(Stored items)
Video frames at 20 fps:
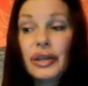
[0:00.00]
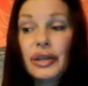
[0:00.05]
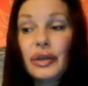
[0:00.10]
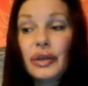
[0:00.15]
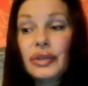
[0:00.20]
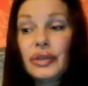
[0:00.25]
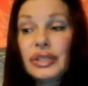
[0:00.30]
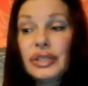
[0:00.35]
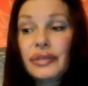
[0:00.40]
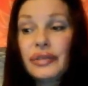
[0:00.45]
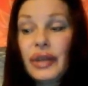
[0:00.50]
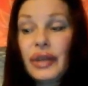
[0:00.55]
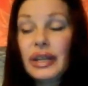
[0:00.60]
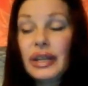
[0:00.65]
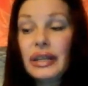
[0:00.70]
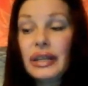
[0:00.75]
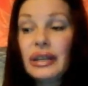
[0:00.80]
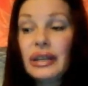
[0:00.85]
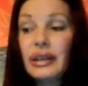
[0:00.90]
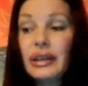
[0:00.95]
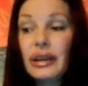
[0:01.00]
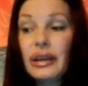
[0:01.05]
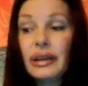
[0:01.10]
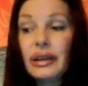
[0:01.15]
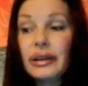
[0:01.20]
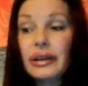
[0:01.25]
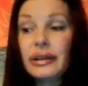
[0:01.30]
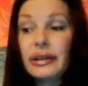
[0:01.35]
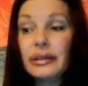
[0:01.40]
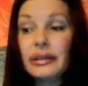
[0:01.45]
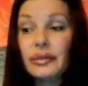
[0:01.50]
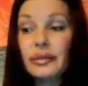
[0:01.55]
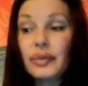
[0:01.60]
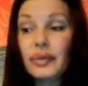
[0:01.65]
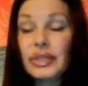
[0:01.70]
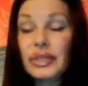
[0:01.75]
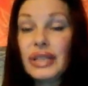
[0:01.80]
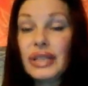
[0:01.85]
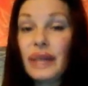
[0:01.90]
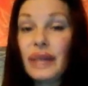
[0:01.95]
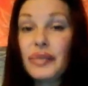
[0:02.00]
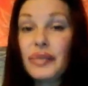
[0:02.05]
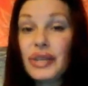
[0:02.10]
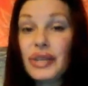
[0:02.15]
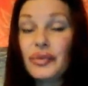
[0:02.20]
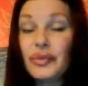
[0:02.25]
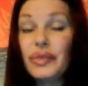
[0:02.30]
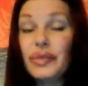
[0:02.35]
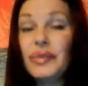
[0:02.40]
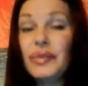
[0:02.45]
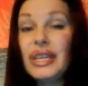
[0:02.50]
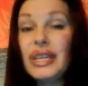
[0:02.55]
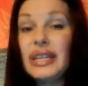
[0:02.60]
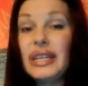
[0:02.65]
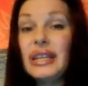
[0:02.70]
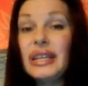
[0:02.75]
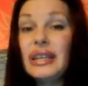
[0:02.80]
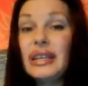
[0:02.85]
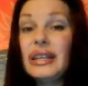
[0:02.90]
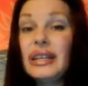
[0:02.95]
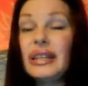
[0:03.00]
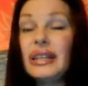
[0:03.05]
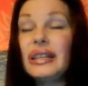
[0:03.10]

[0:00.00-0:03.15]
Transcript: it's funny. What's happening with me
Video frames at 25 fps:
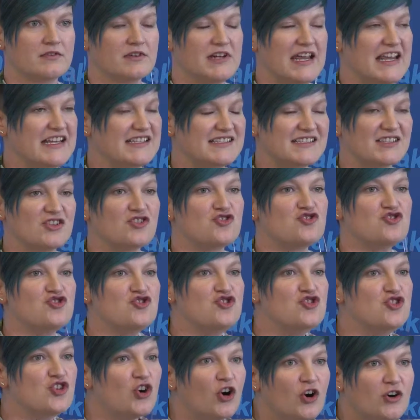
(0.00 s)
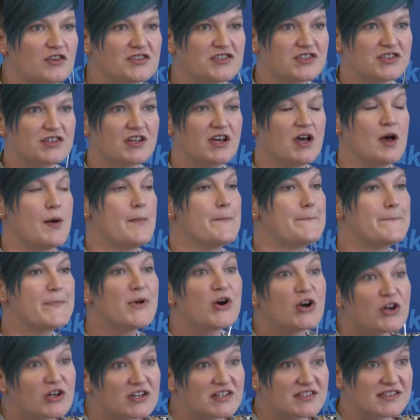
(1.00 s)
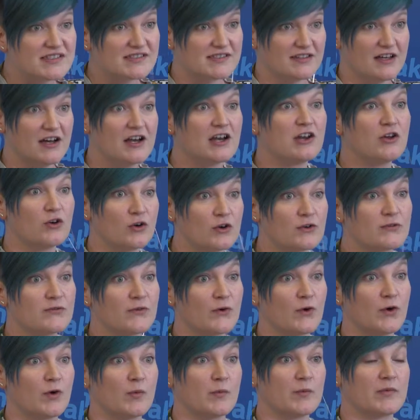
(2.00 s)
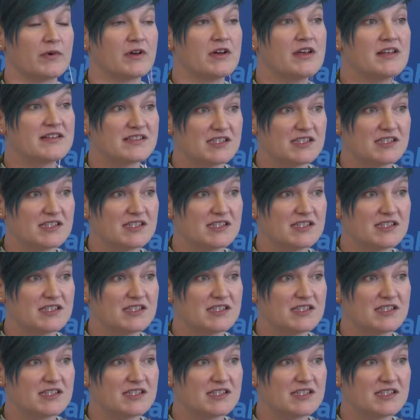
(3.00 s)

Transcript: It's not. Books are long form.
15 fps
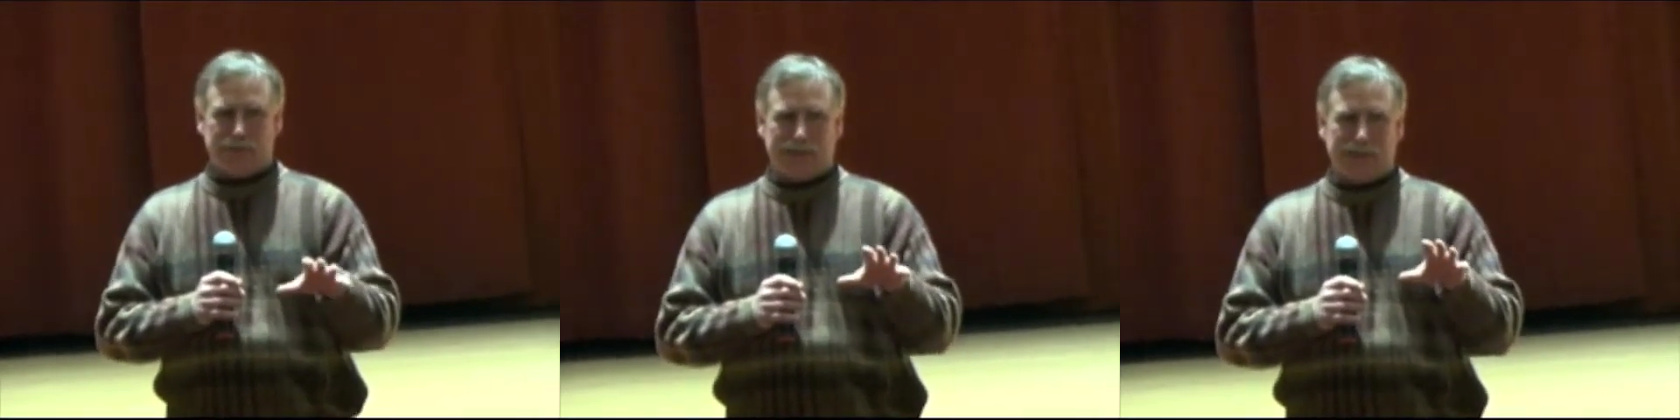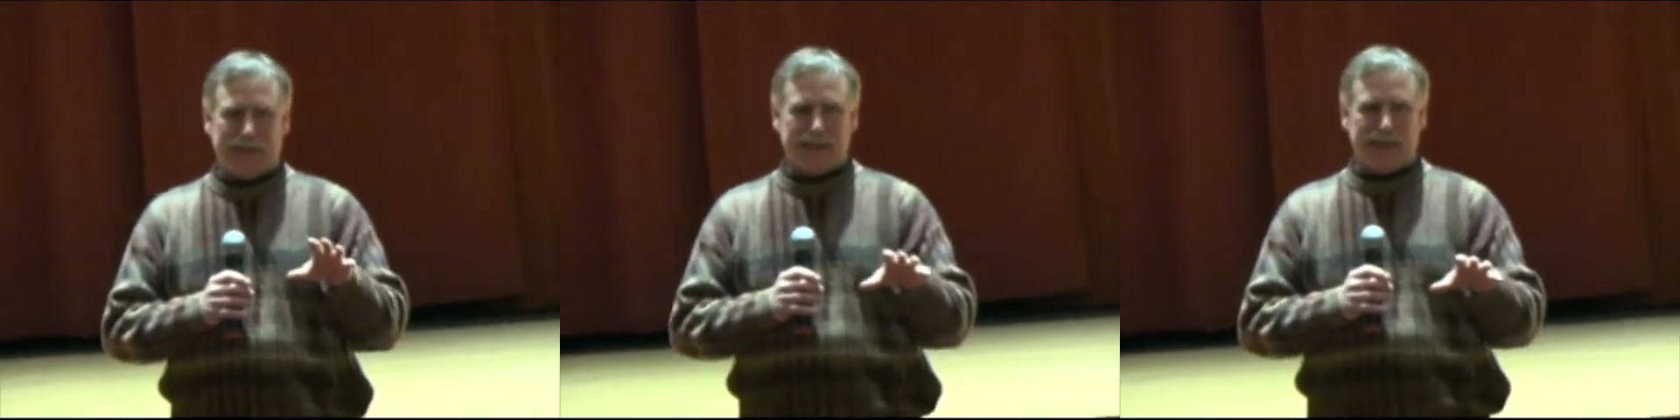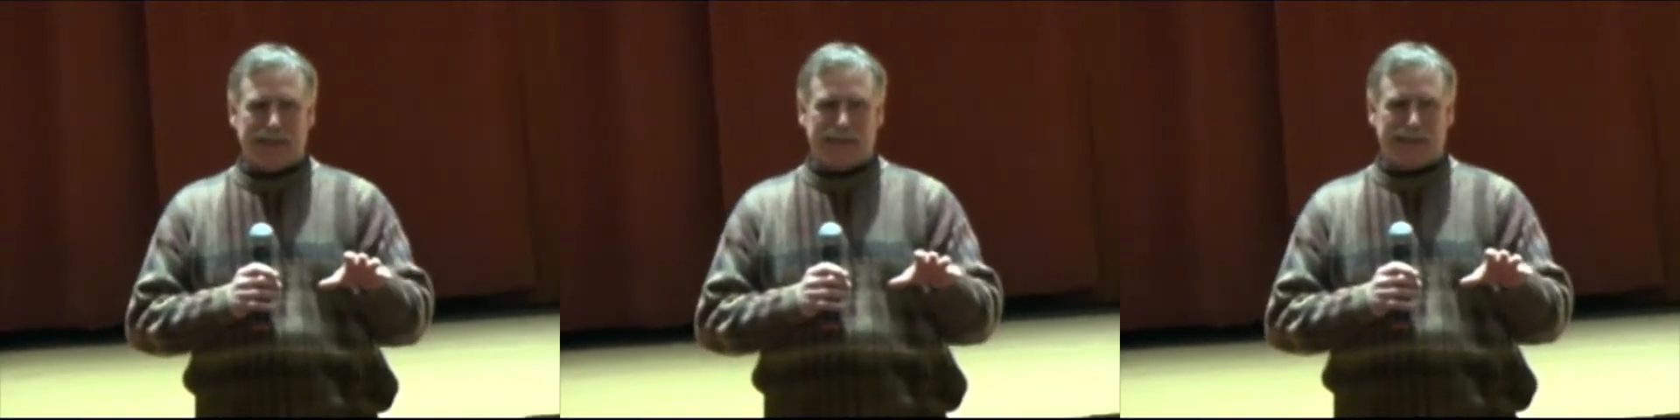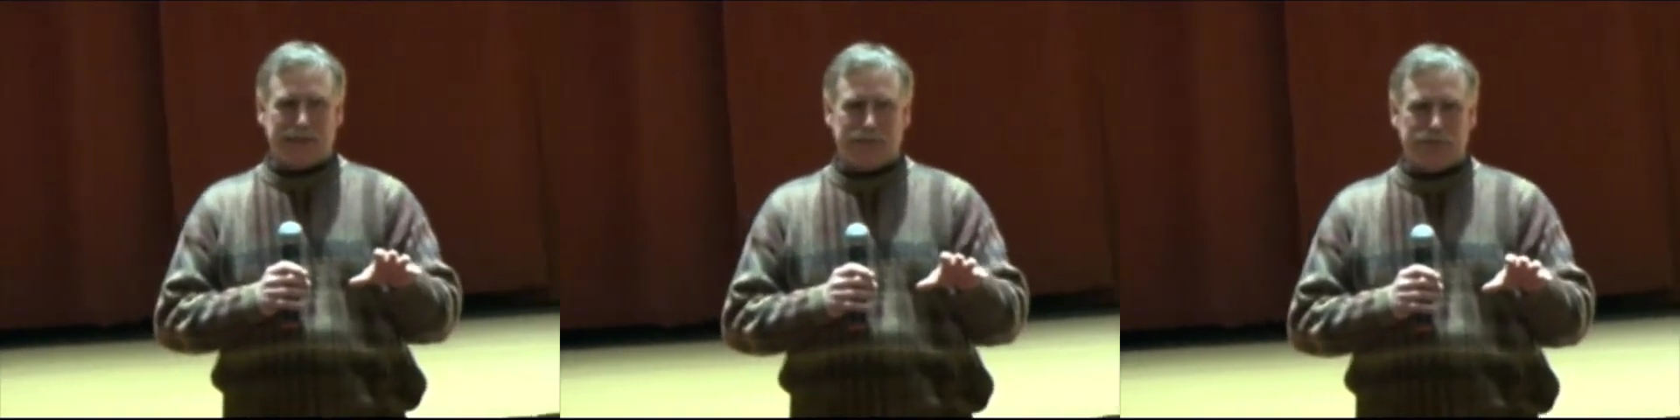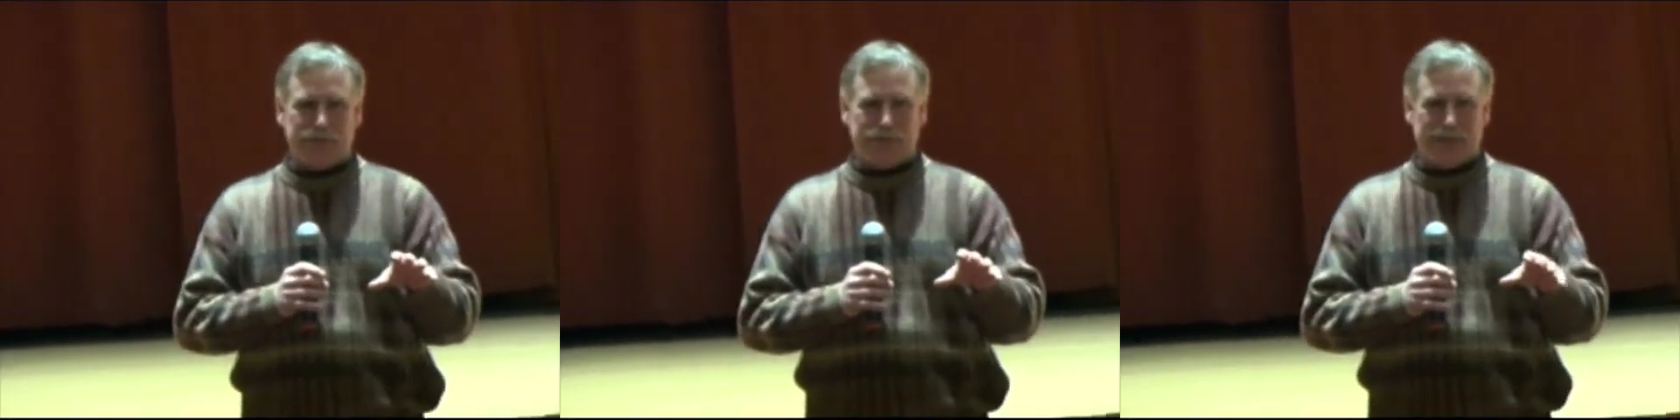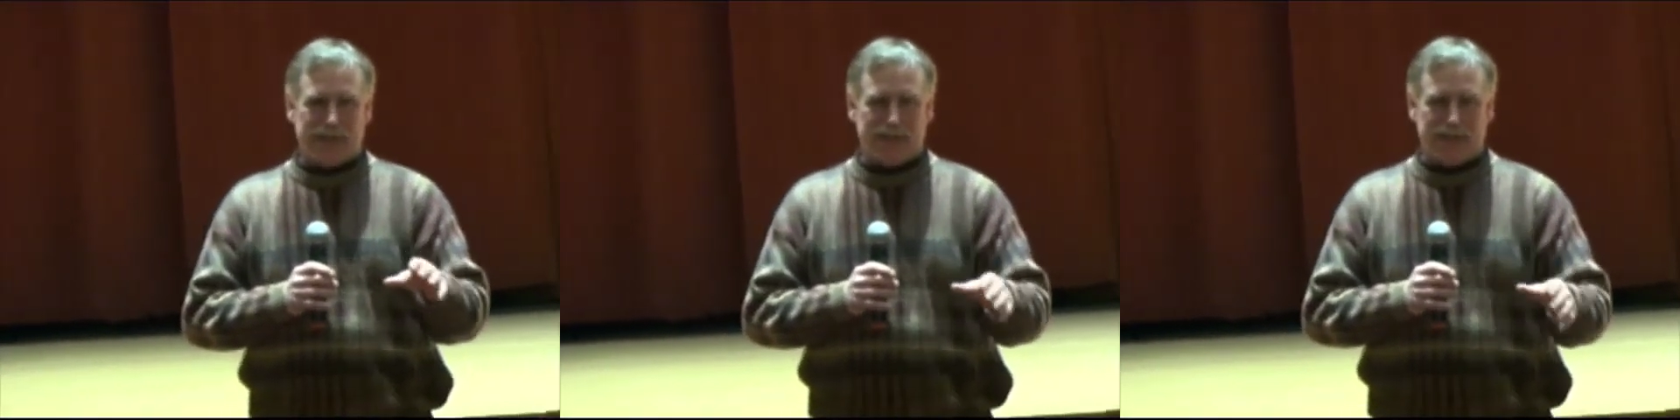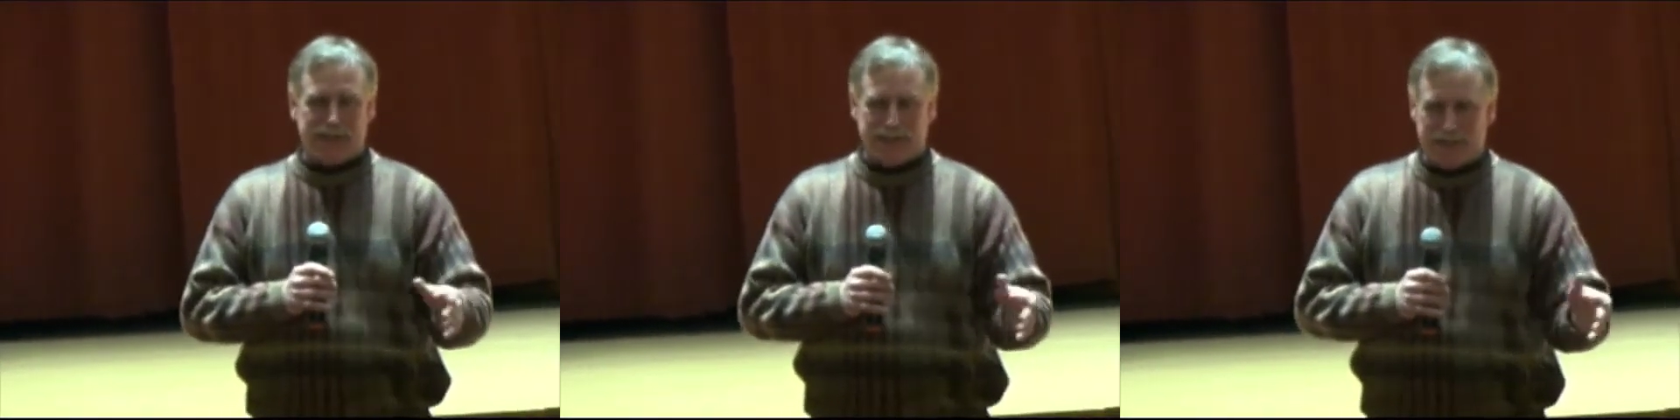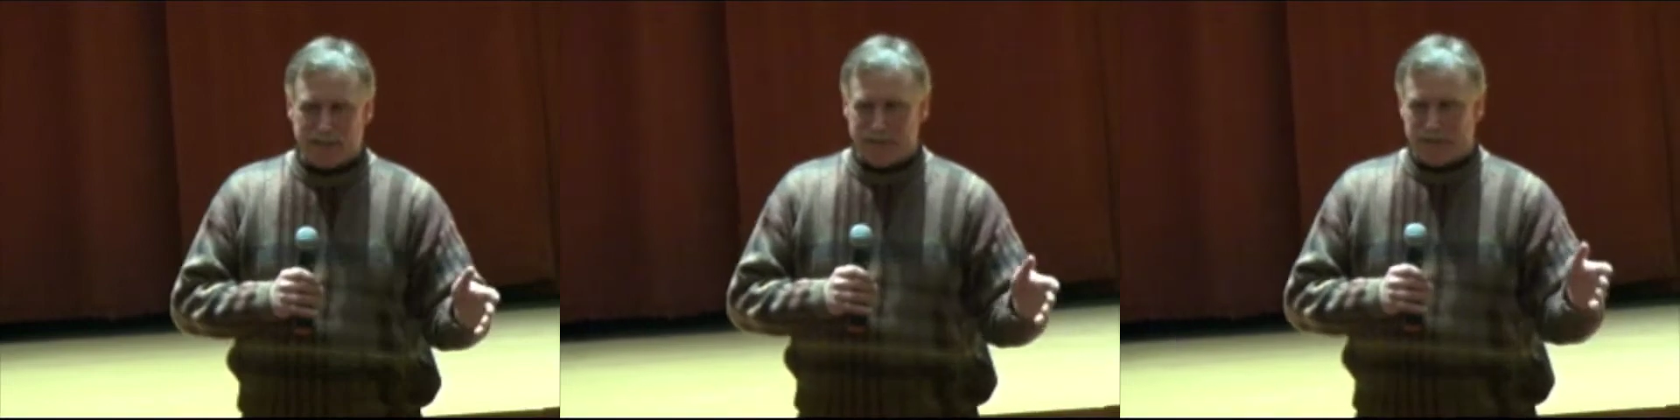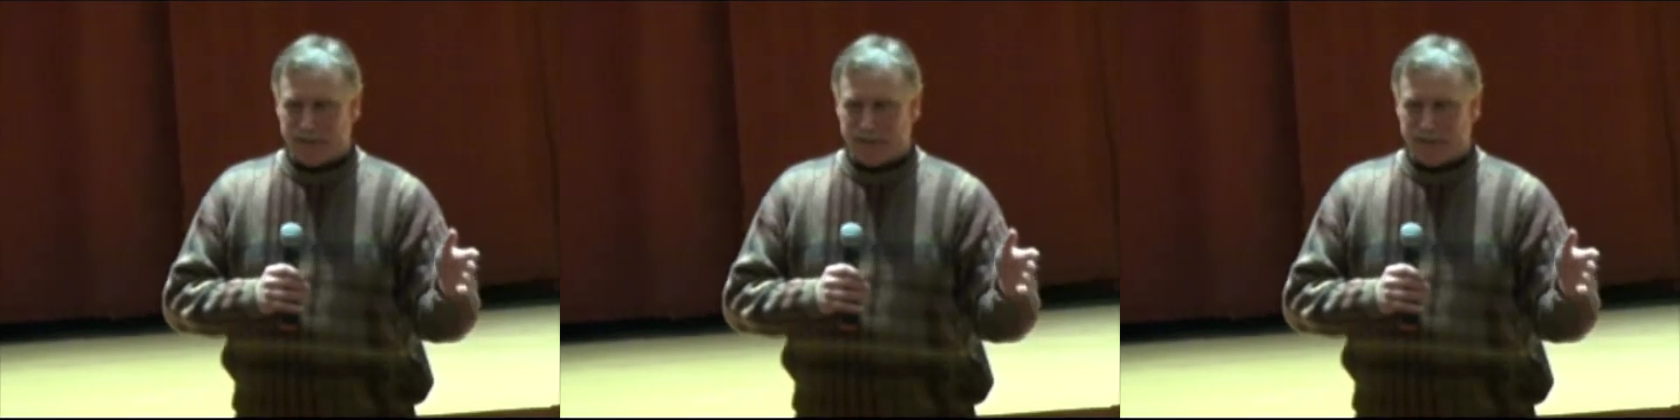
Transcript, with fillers: We cannot use that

■ **TASK INSTRUCTIONS**: An exact reprint of the records above is required, with all pictures left out.

■ **PROBLEM SOLUTION**:
Video frames at 20 fps:
[0:00.00]
[0:00.05]
[0:00.10]
[0:00.15]
[0:00.20]
[0:00.25]
[0:00.30]
[0:00.35]
[0:00.40]
[0:00.45]
[0:00.50]
[0:00.55]
[0:00.60]
[0:00.65]
[0:00.70]
[0:00.75]
[0:00.80]
[0:00.85]
[0:00.90]
[0:00.95]
[0:01.00]
[0:01.05]
[0:01.10]
[0:01.15]
[0:01.20]
[0:01.25]
[0:01.30]
[0:01.35]
[0:01.40]
[0:01.45]
[0:01.50]
[0:01.55]
[0:01.60]
[0:01.65]
[0:01.70]
[0:01.75]
[0:01.80]
[0:01.85]
[0:01.90]
[0:01.95]
[0:02.00]
[0:02.05]
[0:02.10]
[0:02.15]
[0:02.20]
[0:02.25]
[0:02.30]
[0:02.35]
[0:02.40]
[0:02.45]
[0:02.50]
[0:02.55]
[0:02.60]
[0:02.65]
[0:02.70]
[0:02.75]
[0:02.80]
[0:02.85]
[0:02.90]
[0:02.95]
[0:03.00]
[0:03.05]
[0:03.10]

[0:00.00-0:03.15]
Transcript: it's funny. What's happening with me
Video frames at 25 fps:
(0.00 s)
(1.00 s)
(2.00 s)
(3.00 s)

Transcript: It's not. Books are long form.
15 fps
Transcript, with fillers: We cannot use that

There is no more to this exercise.